You know that old saying, “Half of my marketing budget is wasted — the problem is, I don’t know which half?”

It’s true: 76% of businesses measure their marketing ineffectively, according to this survey by McKinsey. So if you want to gain a competitive edge in your industry, it can be as easy as taking your metrics seriously!

The first step is identifying your most important marketing KPIs. You probably already have a good idea of what these are. But just in case — here are 3 key metrics you should be aware of:

  1. Your monthly traffic. You can break it down by sources of traffic and your mission-critical pages (think your homepage, your landing pages, and your About page).
  2. Your lead conversion rate. That’s the percentage of your website visitors converting into leads — by signing up to your newsletter, filling out a callback form, etc.
  3. Your customer conversion rate. So, the percentage of leads who eventually become paying customers vs. your total number of leads generated.

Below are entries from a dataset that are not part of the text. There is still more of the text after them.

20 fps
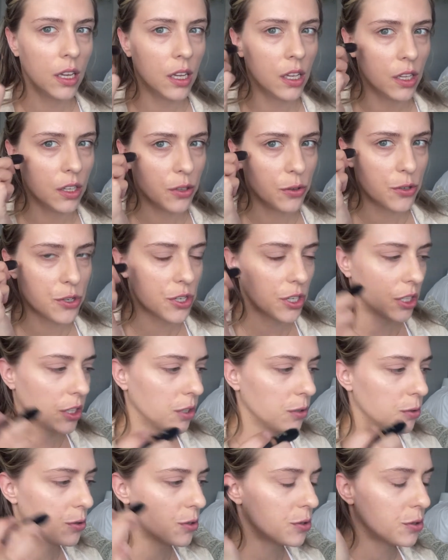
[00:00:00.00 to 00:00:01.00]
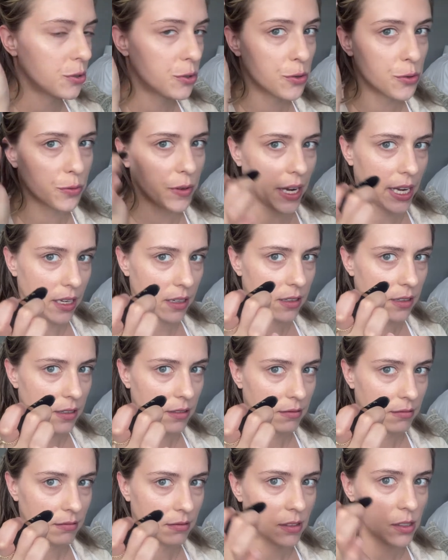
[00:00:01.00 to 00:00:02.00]
you should go straight.
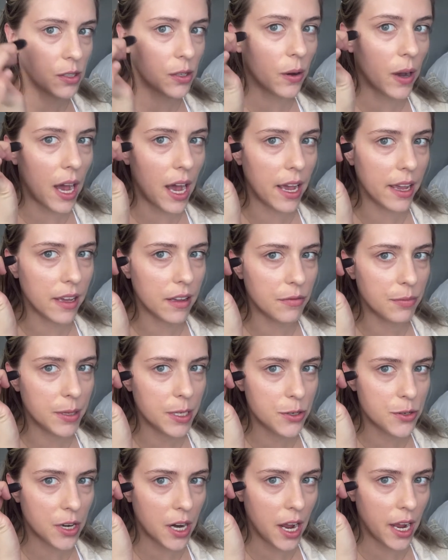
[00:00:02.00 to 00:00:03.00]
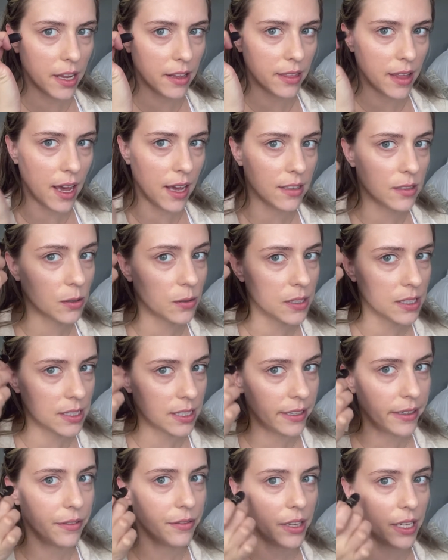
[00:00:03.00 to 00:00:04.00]
So I have been trying that. So
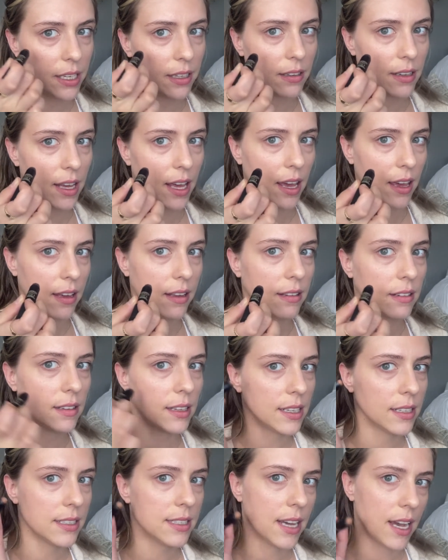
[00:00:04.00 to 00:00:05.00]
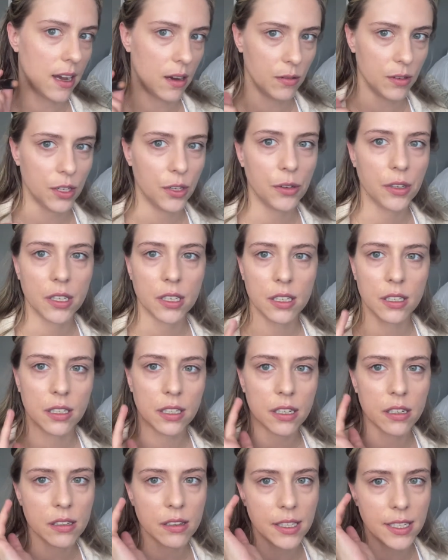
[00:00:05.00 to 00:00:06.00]
instead of like angling down, you can
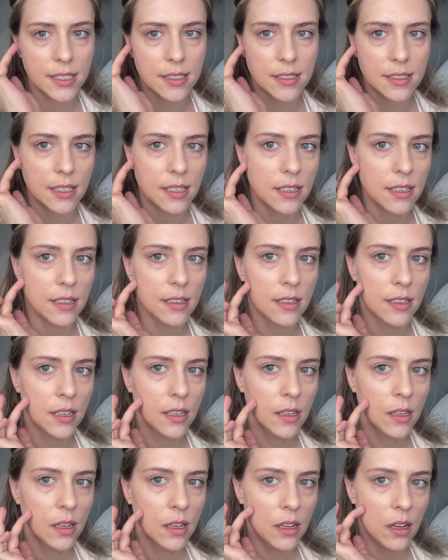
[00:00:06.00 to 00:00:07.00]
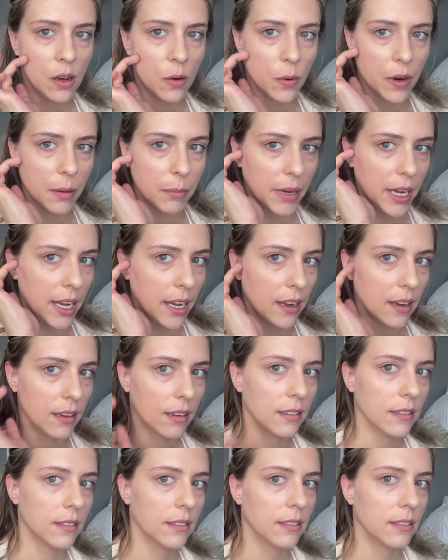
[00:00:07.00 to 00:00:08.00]
clearly see where my
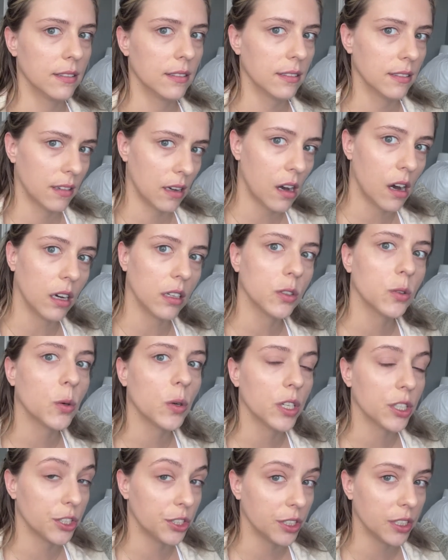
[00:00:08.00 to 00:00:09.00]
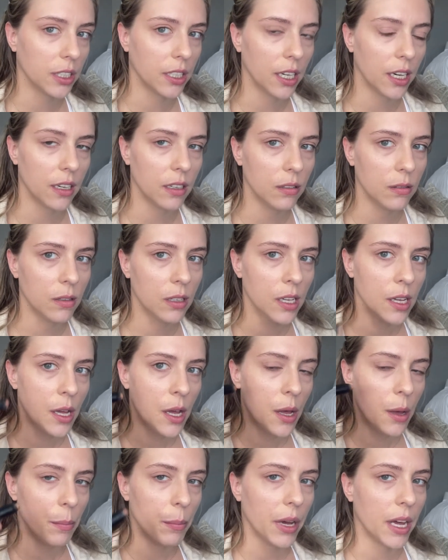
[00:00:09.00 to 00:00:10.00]
contour should go.
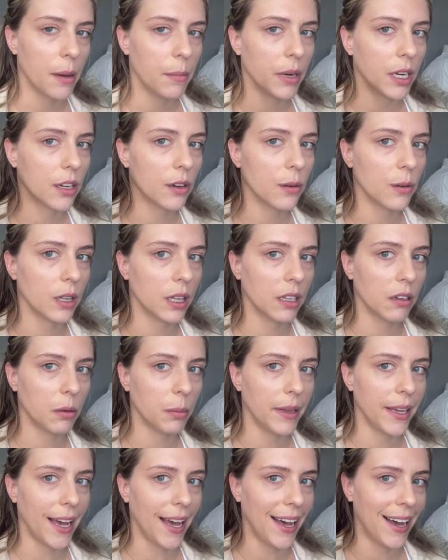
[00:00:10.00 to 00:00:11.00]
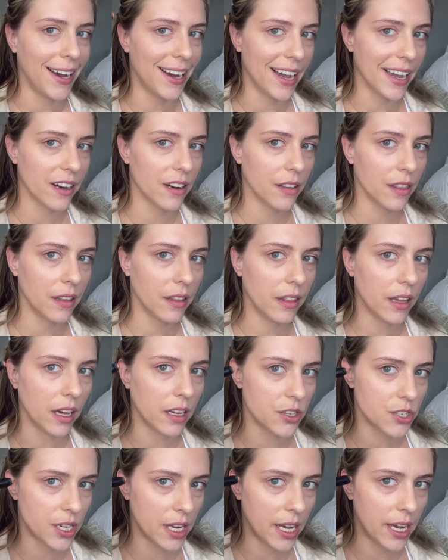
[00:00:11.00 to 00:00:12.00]
But I'm gonna go a little bit higher than that
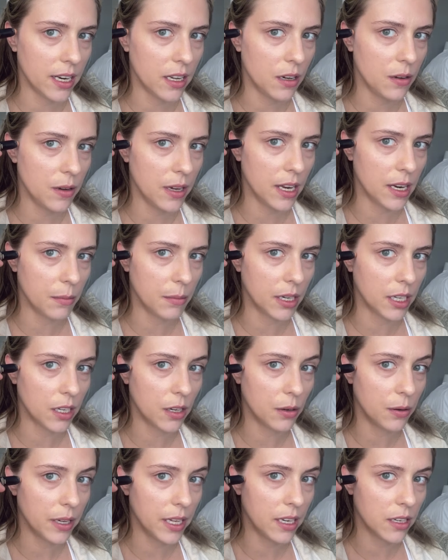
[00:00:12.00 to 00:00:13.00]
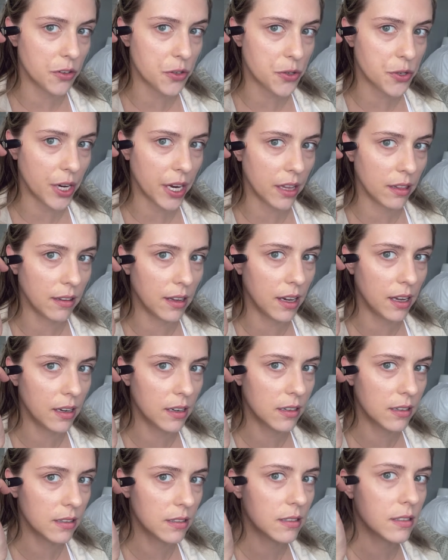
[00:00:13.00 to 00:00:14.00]
shadow and I'm gonna go in a straight line.
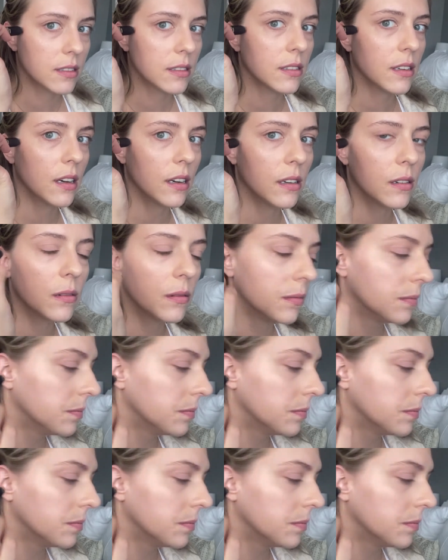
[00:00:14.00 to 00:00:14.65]
So,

Those aren’t the only metrics that matter, of course — not by a long shot. But they are the easiest ones to measure and track. And what’s more, they give you a pretty good indication of what you can do to improve your marketing efforts.

For example…

Getting oodles of traffic but very few leads? Time to take a long, hard look at your website and figure out how to boost your conversion rate! Another good idea would be to tweak your targeting — what kind of traffic you attract is much more important than the number of visitors.

Or maybe you have a steady stream of leads, but hardly any of them become paying customers. That could mean that your sales process needs work — or you should get a lot more picky about qualifying those leads!

No traffic? That’s easy — look at your main traffic channels and figure out what you can do to attract more visitors. Things like creating more content, giving a more compelling call to action at the end, tweaking your paid advertisements, and so on.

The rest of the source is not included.